Scripture lays down the path to assurance along parallel but separate tracks. Like guardrails, both are necessary to keep us from the ditch on one side or the other.
First, we must rest in the promises of the gospel. Embrace the truth of John 3:36: “He who believes in the Son has eternal life,” and John 6:35, where Jesus says, “I am the bread of life; He who comes to Me will not hunger, and he who believes in Me will never thirst.” In John 10:27-28, our Lord promises, “My sheep hear My voice, and I know them, and they follow Me; and I give eternal life to them, and they will never perish; and no one will snatch them out of My hand.”
We find great hope and confidence as we rest in promises like these.
The Apostle Paul himself clung to this truth in 2 Tim. 1:12: “I know whom I have believed and I am convinced that He is able to guard what I have entrusted to Him until that day.”
Assurance comes from resting in the promises of God.
But the promises of scriptures are just one track.
Alongside them, we must examine the evidence of our lives.
It is a commandment for all Christians – we are required to examine ourselves (2 Cor. 13:5). Some may argue that introducing evidence of a changed life as assurance of salvation produces legalism. But when Scripture presents tests of whether or not one is in Christ, it always comes back to examining the reality of a changed life.

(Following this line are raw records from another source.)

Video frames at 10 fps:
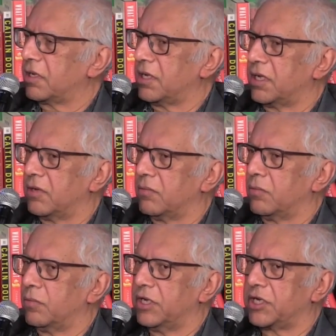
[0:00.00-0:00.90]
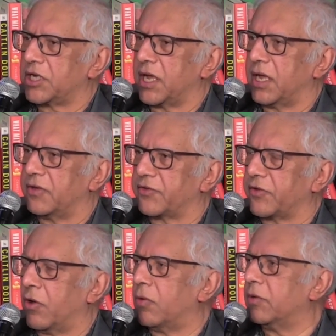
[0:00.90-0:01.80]
which has
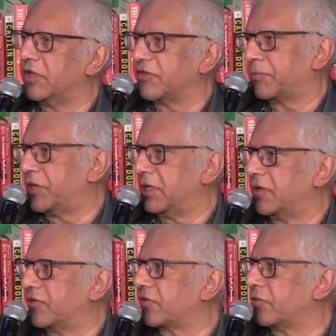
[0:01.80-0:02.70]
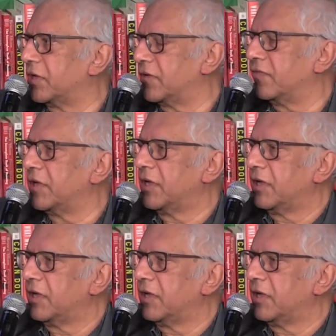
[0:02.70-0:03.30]
always been sort of,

And what is the evidence of this change?
First, it’s a life characterized by obedience to the Word of God.
Does what you believe about Jesus line up with scripture? Do you love other Christians? Are you dealing with any patterns of sin in your life? Is your life characterized by – not in perfection, but in direction – submission to the Word of God?
Second, a changed life is characterized by the fruit of the Spirit.

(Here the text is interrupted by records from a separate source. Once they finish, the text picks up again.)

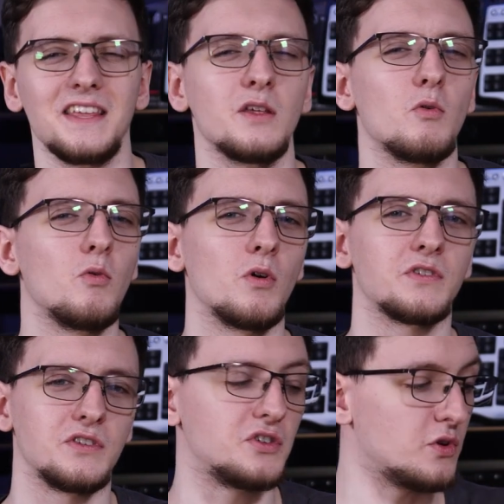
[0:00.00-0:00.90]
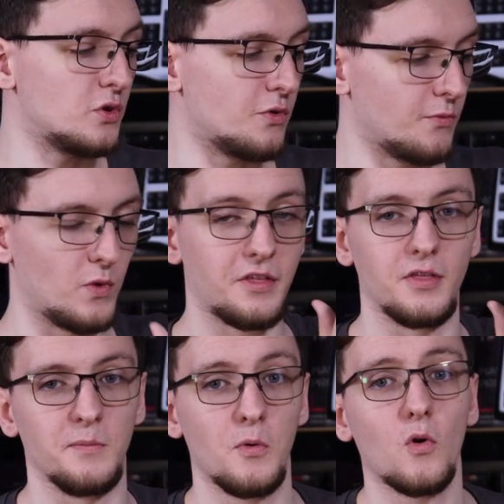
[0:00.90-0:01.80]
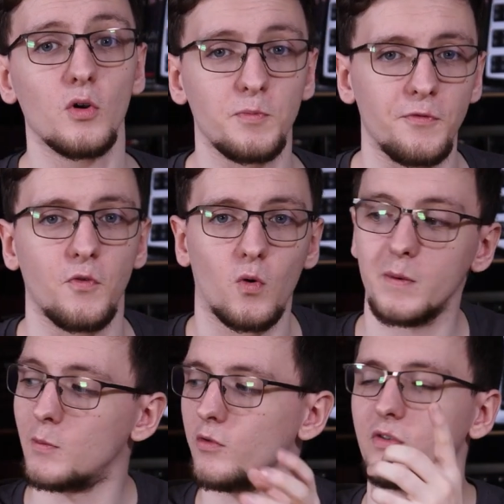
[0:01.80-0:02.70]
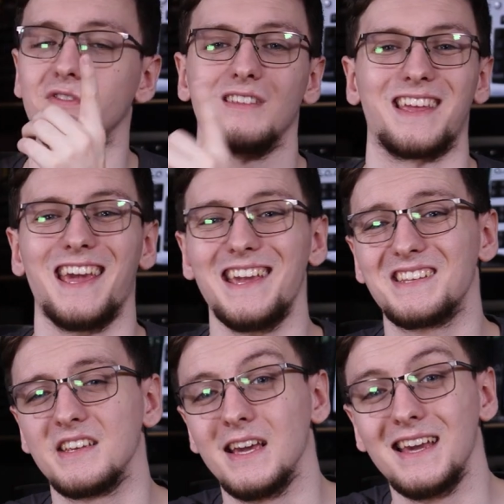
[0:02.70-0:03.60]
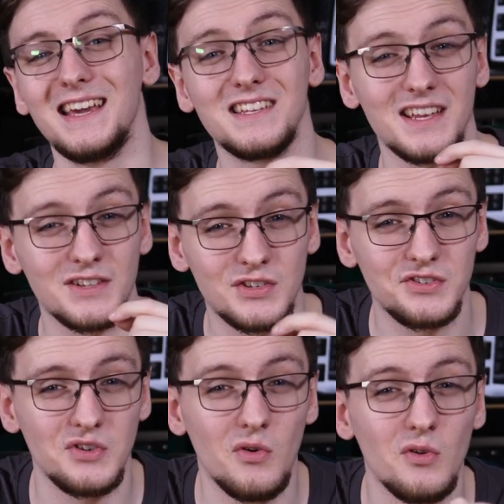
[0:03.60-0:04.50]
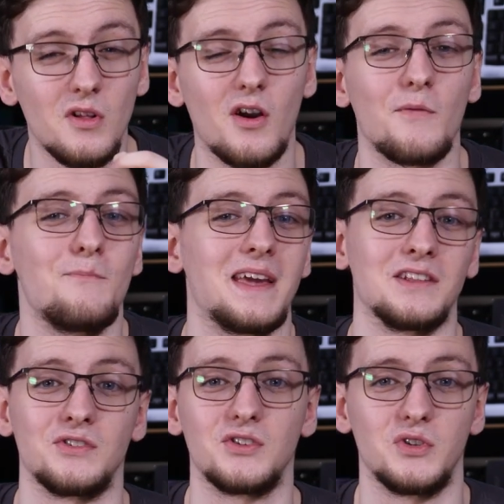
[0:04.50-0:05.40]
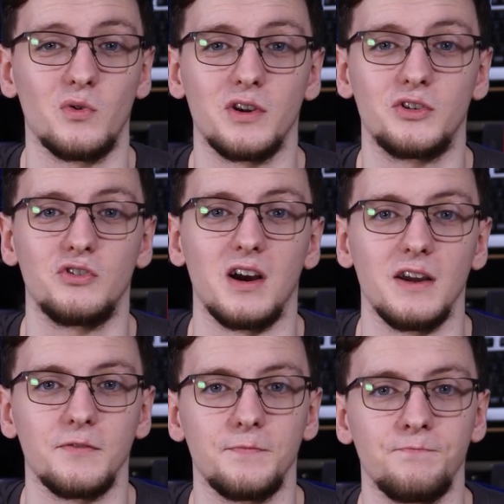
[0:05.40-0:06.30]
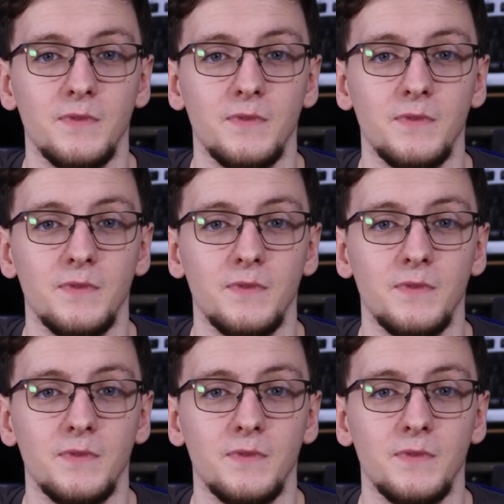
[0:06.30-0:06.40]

thing that we'll want to do with the board before we move on to the case is install our main storage drive.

In Gal. 5:22-23, Paul assures us that when the Spirit is truly present, these qualities will be evident. Do love, joy, peace, patience, kindness, goodness, faithfulness, gentleness and self-control characterize your life? Would the people close to you describe you this way? Again, not to perfection – no one is patient all the time – but is there a pattern of these qualities growing in you?
Can the people around you see increasing evidence of these in your life? Scripture never suggests that the fruit of Spirit can be convincingly faked by an unbeliever.
Resting solely in the promises of the gospel can lead to a superficial, or even misplaced assurance. There will be those who will stand at the judgment and claim Christ, only to hear, “I never knew you; depart from Me, you do lawlessness.”
On the other hand, if all we do is examine the evidence of our life and behavior, the result will be an unhealthy form of legalism. It can even lead to thinking that God accepts us on the basis of our personal holiness. Then our joy, gratitude, and eventually our assurance will disappear.
So, we need this balance: Trust entirely in Christ for justification, and have a sincere and universal love of holiness – a genuine and overarching desire to be, in every part of our character, more and more like Jesus Christ.